CouchDB is a document database like MongoDB, and it has a REST interface like Riak. It was designed to be simple and flexible, and it can run on almost anything—from large data centers to your smart phone. It never deletes data stored to it. When you update a document, it creates a new version of it so you get revision control for free, and this mechanism is also the way CouchDB ensures data consistency in a distributed system.
Neo4j is an entirely different type of database, as the authors describe:
Neo4j is a new type of NoSQL datastore called a graph database. As the name implies, it stores data as a graph (in the mathematical sense). It’s known for being “whiteboard friendly,” meaning if you can draw a design as boxes and lines on a whiteboard, you can store it in Neo4j. Neo4j focuses more on the relationships between values than on the commonalities among sets of values (such as collections of documents or tables of rows). In this way, it can store highly variable data in a natural and straightforward way.It would be perfect for storing a family tree or, as explored in the book, actor connections in movies so that you could query for actors six degrees from Kevin Bacon. It's an interesting departure from most other databases, and it's great for researching certain kinds of data problems.
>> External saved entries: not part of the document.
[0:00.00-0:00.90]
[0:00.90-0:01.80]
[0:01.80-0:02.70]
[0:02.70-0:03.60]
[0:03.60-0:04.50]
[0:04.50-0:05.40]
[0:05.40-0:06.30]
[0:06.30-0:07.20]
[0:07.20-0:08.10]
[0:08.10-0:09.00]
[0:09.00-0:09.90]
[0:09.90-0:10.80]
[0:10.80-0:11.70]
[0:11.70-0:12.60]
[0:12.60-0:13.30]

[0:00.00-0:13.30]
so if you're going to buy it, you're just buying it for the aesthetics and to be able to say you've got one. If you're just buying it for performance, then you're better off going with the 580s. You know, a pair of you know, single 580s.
Redis is another key-value store like Riak, but its defining characteristic is its speed. Redis is fast, and if it's configured to be a purely in-memory store, it's blazing fast. It's more like a cache than a database when set up this way, and normally it is backed by one or more other databases. Redis is used to speed up access to other databases more so than storing data itself. It also has a very fully-featured command line interface with over 120 commands that make it easy to use and integrate into a larger system.
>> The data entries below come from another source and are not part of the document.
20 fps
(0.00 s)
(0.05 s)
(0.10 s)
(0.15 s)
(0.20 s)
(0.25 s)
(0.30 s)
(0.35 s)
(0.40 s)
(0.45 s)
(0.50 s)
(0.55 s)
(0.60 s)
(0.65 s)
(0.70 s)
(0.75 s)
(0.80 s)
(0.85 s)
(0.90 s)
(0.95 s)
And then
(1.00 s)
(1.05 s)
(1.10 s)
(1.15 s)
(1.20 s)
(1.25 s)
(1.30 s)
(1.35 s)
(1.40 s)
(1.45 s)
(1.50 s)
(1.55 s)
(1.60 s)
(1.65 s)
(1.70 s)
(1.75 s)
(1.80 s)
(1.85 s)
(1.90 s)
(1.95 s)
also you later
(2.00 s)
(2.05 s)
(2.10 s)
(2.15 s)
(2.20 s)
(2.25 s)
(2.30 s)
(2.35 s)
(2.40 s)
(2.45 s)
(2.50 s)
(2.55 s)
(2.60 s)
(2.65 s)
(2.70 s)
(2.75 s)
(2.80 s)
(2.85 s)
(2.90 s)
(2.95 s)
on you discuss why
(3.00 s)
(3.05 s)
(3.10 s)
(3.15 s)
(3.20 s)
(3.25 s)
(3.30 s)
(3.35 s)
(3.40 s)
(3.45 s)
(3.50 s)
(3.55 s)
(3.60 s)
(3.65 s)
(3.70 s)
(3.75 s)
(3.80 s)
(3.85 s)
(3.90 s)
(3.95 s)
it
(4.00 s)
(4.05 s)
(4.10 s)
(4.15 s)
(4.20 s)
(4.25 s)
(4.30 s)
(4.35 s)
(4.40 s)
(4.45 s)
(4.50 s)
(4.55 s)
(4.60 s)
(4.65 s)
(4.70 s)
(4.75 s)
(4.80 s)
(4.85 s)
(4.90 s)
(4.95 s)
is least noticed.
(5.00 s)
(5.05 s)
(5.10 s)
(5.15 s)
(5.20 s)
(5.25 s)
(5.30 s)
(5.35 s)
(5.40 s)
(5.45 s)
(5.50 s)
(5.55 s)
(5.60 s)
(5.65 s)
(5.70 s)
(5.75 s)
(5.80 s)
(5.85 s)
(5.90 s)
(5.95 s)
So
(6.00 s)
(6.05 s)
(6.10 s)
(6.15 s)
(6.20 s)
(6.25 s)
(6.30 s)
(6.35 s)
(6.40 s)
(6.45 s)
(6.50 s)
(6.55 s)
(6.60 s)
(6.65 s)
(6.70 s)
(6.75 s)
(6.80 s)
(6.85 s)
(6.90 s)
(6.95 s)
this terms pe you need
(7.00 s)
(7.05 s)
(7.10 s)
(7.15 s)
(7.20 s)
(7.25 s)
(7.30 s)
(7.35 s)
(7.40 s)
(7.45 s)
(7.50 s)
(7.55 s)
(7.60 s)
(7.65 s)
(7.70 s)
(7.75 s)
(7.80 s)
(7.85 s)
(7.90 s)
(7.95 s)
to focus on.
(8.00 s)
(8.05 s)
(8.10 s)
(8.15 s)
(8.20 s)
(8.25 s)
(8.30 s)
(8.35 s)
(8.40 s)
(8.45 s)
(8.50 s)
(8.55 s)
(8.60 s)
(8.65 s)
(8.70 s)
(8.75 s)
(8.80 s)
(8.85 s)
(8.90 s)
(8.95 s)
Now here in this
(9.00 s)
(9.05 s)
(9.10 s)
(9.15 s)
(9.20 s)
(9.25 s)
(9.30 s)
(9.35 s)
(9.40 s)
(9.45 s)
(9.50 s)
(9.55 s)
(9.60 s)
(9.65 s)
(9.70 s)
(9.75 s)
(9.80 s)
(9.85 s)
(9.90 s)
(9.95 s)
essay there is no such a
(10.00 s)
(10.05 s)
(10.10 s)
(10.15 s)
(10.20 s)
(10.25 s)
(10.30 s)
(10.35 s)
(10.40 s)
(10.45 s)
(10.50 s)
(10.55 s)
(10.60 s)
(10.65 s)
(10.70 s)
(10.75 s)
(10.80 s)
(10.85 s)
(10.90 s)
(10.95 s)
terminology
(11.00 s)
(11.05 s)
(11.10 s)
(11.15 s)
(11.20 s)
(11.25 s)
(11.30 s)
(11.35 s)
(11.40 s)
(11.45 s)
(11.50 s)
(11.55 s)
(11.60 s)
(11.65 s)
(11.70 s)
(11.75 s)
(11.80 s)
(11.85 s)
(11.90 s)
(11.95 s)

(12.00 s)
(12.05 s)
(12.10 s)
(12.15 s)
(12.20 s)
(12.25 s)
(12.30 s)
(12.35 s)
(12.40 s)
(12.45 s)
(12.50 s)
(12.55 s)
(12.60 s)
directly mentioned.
These summaries give you an inkling of what's covered in Seven Databases in Seven Weeks, but I can't begin to do any of these databases justice in this short space. The authors even claim that they only scratch the surface, although I would say they do a phenomenal job of it. It was quite an entertaining read, and I finished it with a much better understanding of the wide variety of databases out there and what their strengths and weaknesses are. The appendix even includes a great comparison table of the different features and capabilities of the seven databases, a great reference to come back to later. I highly recommend this book for anyone who needs to find a new database to solve a gnarly problem or who is curious about the different kinds of databases available beyond the ubiquitous relational database.
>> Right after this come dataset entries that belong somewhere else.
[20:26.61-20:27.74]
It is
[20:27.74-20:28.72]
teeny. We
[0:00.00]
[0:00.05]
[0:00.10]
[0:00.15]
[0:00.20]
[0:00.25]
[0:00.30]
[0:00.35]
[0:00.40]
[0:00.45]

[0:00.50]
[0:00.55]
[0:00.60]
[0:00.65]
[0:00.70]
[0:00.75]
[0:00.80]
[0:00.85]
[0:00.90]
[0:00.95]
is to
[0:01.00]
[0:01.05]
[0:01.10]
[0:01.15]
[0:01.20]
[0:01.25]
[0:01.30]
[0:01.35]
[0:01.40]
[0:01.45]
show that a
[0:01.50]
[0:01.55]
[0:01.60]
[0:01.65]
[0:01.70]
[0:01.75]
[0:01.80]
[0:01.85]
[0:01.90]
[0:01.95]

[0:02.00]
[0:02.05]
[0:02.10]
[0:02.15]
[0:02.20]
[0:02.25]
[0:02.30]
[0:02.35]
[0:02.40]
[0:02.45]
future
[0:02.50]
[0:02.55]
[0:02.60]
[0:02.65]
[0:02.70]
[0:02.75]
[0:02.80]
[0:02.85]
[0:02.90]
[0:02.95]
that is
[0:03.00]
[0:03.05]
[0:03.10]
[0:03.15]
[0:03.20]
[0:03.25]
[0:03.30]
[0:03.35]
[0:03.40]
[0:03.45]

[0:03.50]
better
A Crash Course in Databases
I set out to learn some useful things about databases, and with these two books, I definitely accomplished that. Database Design for Mere Mortals gave me a good understanding of the issues involved in designing for a relational database and how to solve common database problems. The design process should be fairly easily adaptable to other types of databases as well, and it gives a clear picture of where things can go wrong that will come in handy when you're designing for a schema-less database. Seven Databases in Seven Weeks exposed me to a wide variety of databases in a great hands-on way that was incredibly engaging. I'm looking forward to reading more of the Seven X in Seven Weeks series, and I hope they're all as good as this one.
Between the two books, I learned a ton of stuff about databases, but not everything, of course. There wasn't much coverage of relational algebra or the implementation of some of the fundamental features of databases, like indexing or storage management. I'll have to find a different book for those topics, but these two books were excellent in what they covered. They complement each other well with almost no overlap in material, and together they're a great crash course in databases.